The Food and Drug Administration Modernization Act (FDAMA) describes certain conditions under which a medical device manufacturer could choose to disseminate medical and scientific information discussing unapproved uses of cleared or approved medical devices to healthcare professionals and certain entities. FDAMA section 401 provides that, if these conditions were met, dissemination of such journal articles or reference publications would not be considered as evidence of the manufacturer’s intent that the product be used for an unapproved new use. Further, understanding the need to attract and educate potential investors, the FDA does allow the display of investigational and unapproved devices at tradeshows, in direct mailing and on websites, but only under certain conditions.
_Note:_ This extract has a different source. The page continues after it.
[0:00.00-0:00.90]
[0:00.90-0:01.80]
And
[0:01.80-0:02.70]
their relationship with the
Over-the-counter (OTC) drugs that comply with the FDA’s OTC monograph regulations do not require premarket approval. The monograph serves as a “recipe book” specifying what active ingredients and levels may be used, and for what intended uses.
In October, 2019, the FDA issued a revised draft guidance document clarifying that all homeopathic drugs are subject to premarket approval. The FDA intends to prioritize its enforcement actions against unapproved products that, among other things, have potential safety risks, lack evidence of effectiveness, are health fraud products, or are reformulated to evade an FDA enforcement action.
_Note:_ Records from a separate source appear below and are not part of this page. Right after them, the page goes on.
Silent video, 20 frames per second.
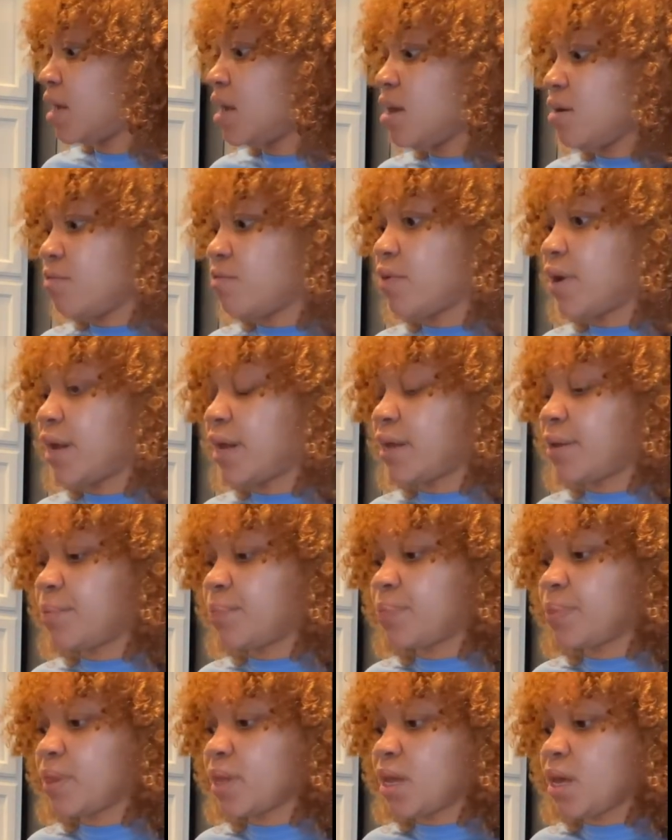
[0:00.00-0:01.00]
Right.
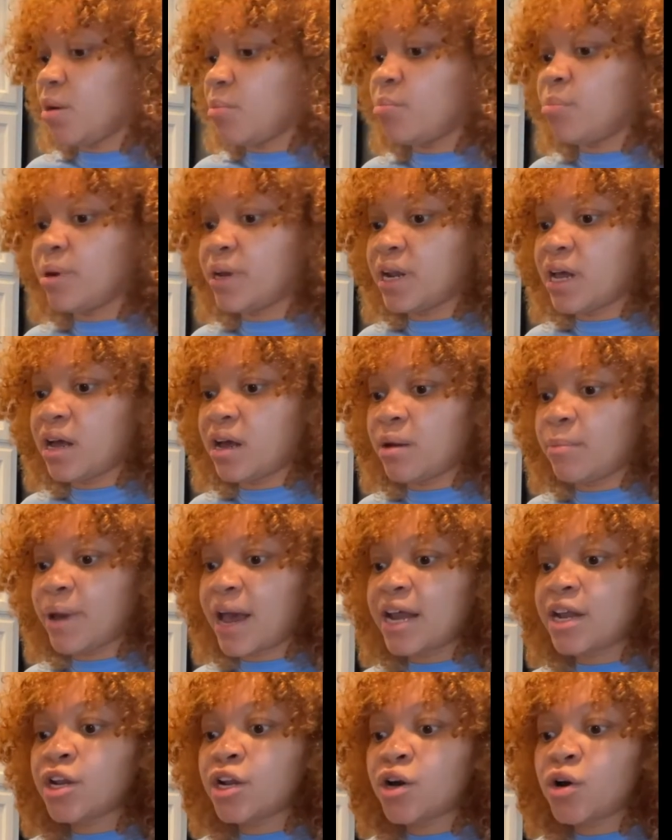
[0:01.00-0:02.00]
But I
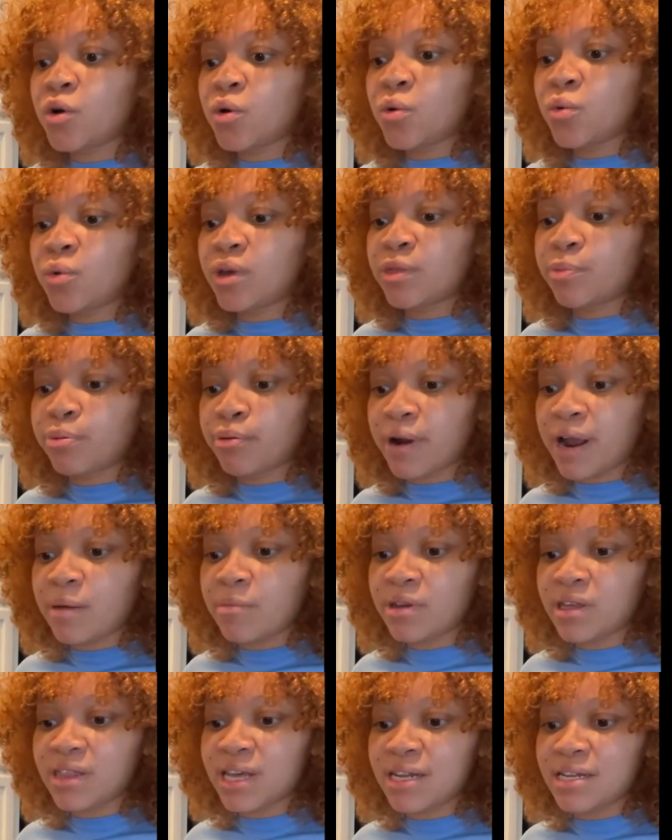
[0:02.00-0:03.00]
know with
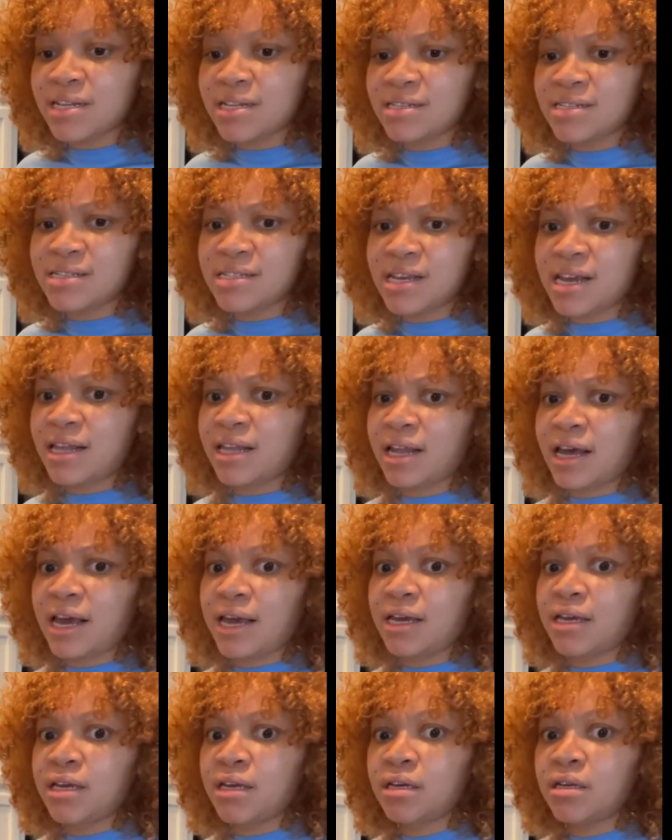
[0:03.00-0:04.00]
priming they did say
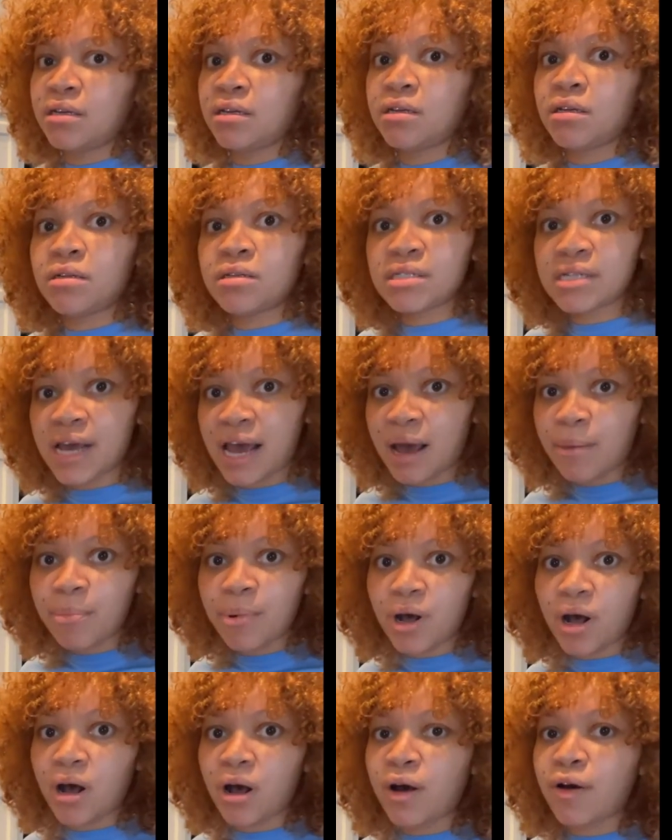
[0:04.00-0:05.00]
like tap
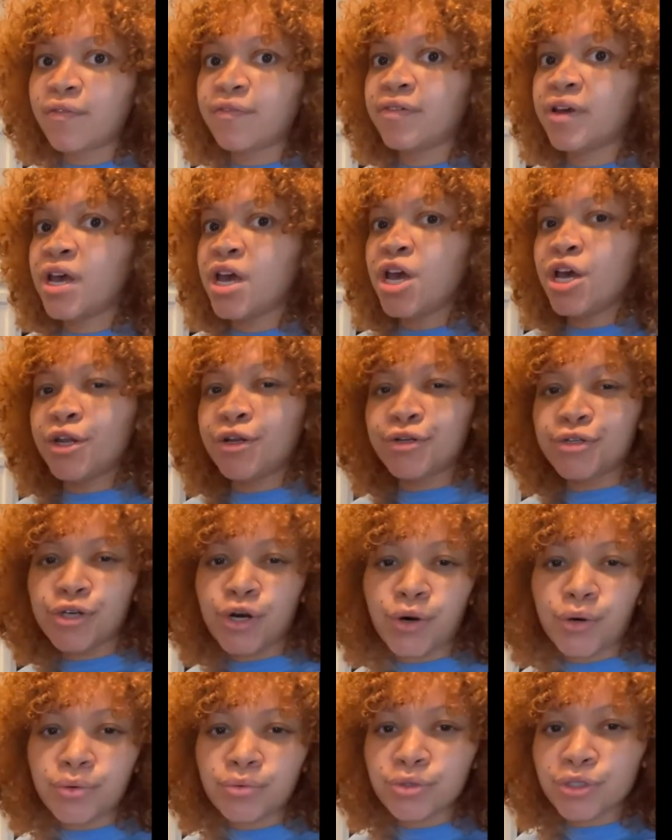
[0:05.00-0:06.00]
off,
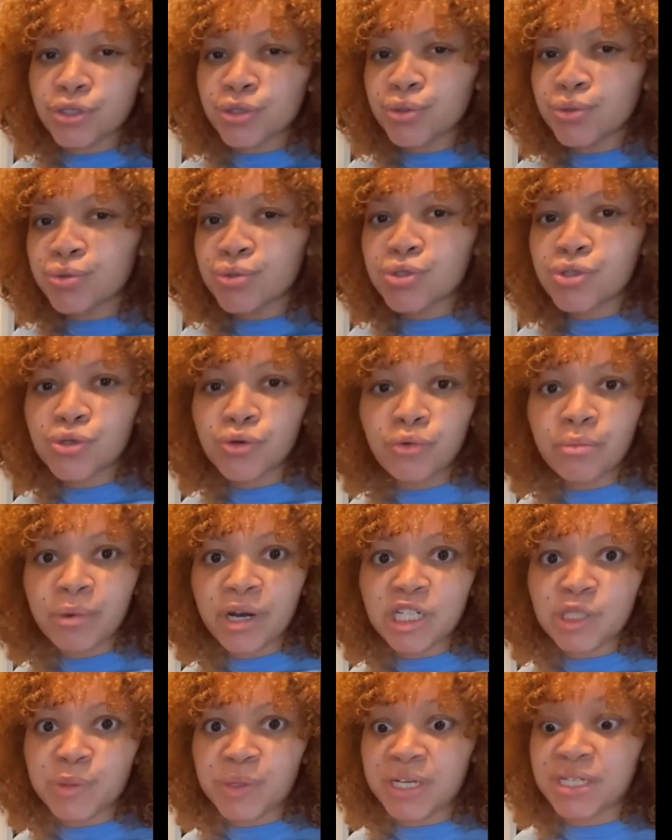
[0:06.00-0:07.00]
don't use too
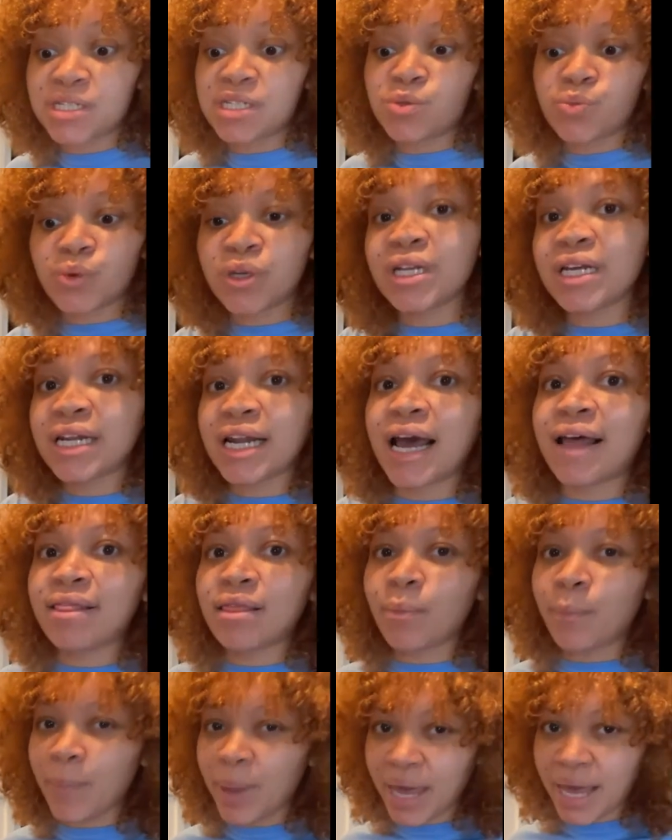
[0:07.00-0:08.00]
much, because it's really not the
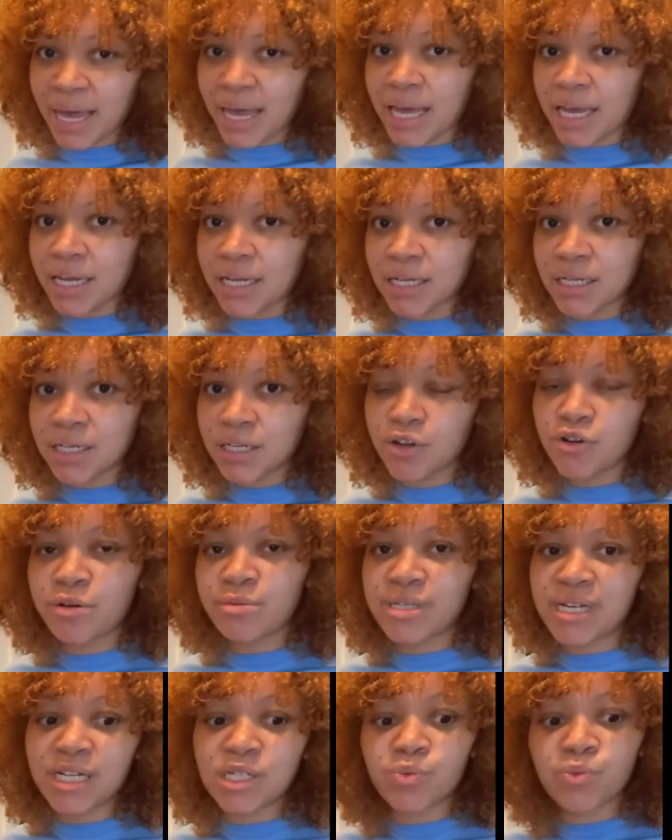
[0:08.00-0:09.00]
paint. You know what I'm
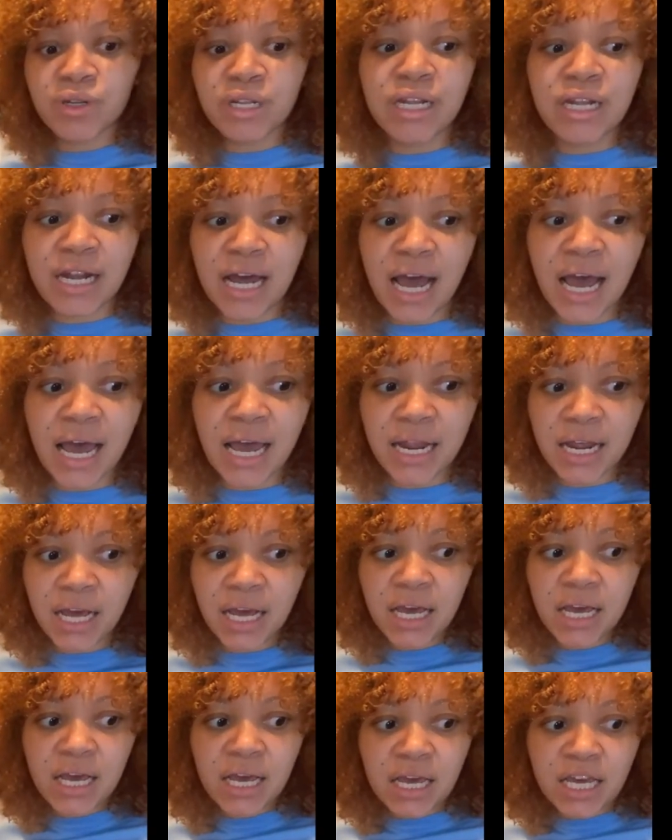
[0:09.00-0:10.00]
saying? It's really not.
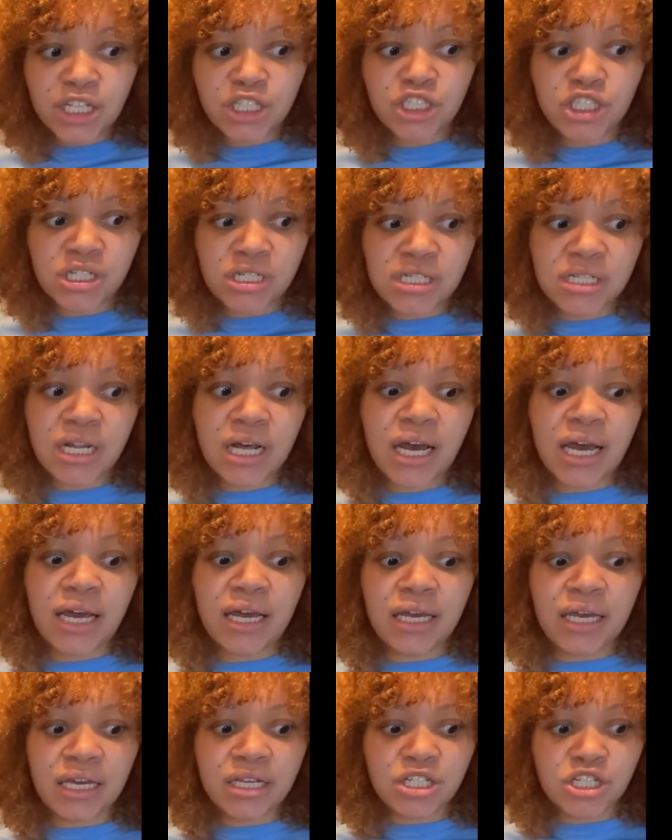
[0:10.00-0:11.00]
It's just like,
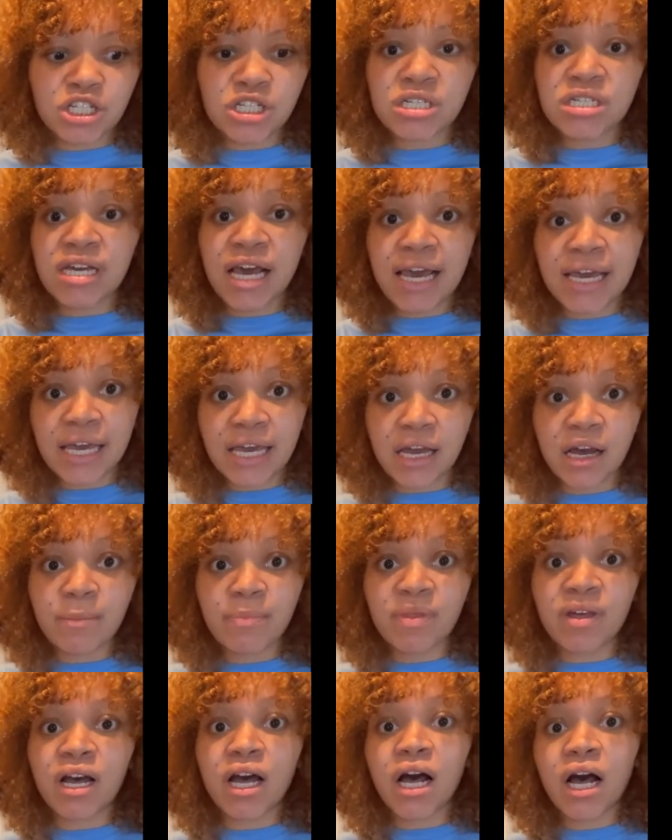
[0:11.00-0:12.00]
it's just taking up
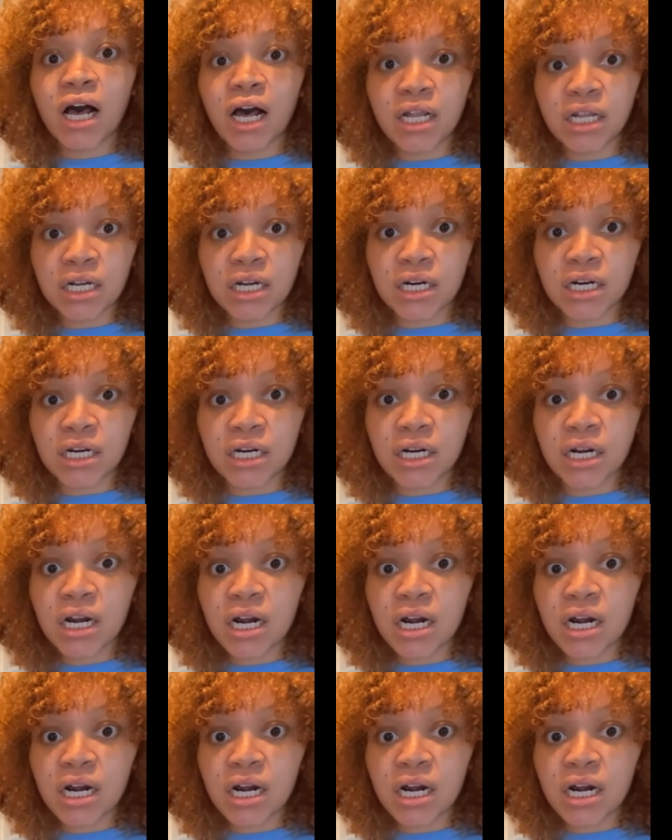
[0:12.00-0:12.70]
the color,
I conduct label review in accordance with the FDA’s OTC monograph regulations.
All drug manufacturers, processors, packers, repackers, labelers, and relabelers who offer drugs for sale or distribution in the U.S. are required to register their drug establishments with the FDA. Every drug establishment registered with the FDA must submit a list of every drug they have in commercial distribution to obtain NDC (National Drug Code) numbers.
The FDA does not approve individual cosmetics (except color additives) before they can be marketed. But under FDA regulations, cosmetics must be properly labeled and must be safe for their intended uses.
Cosmetic companies may, but are not required to, register with the FDA.
Federal law defines cosmetics by their intended use, as “articles intended to be rubbed, poured, sprinkled, or sprayed on, introduced into, or otherwise applied to the human body…for cleansing, beautifying, promoting attractiveness, or altering the appearance.”
A company can run into trouble when its product labeling makes claims beyond these permitted cosmetic uses. Examples include claims that a product will restore hair growth, reduce cellulite, or remove wrinkle. The differences between a cosmetic claim and an unpermitted drug claim can be subtle, and failure to appreciate the subtleties can result in enforcement actions by the FDA.
I conduct ingredient and labeling review of cosmetics as well as an analysis of any claims made on their websites to help ensure compliance with FDA regulations.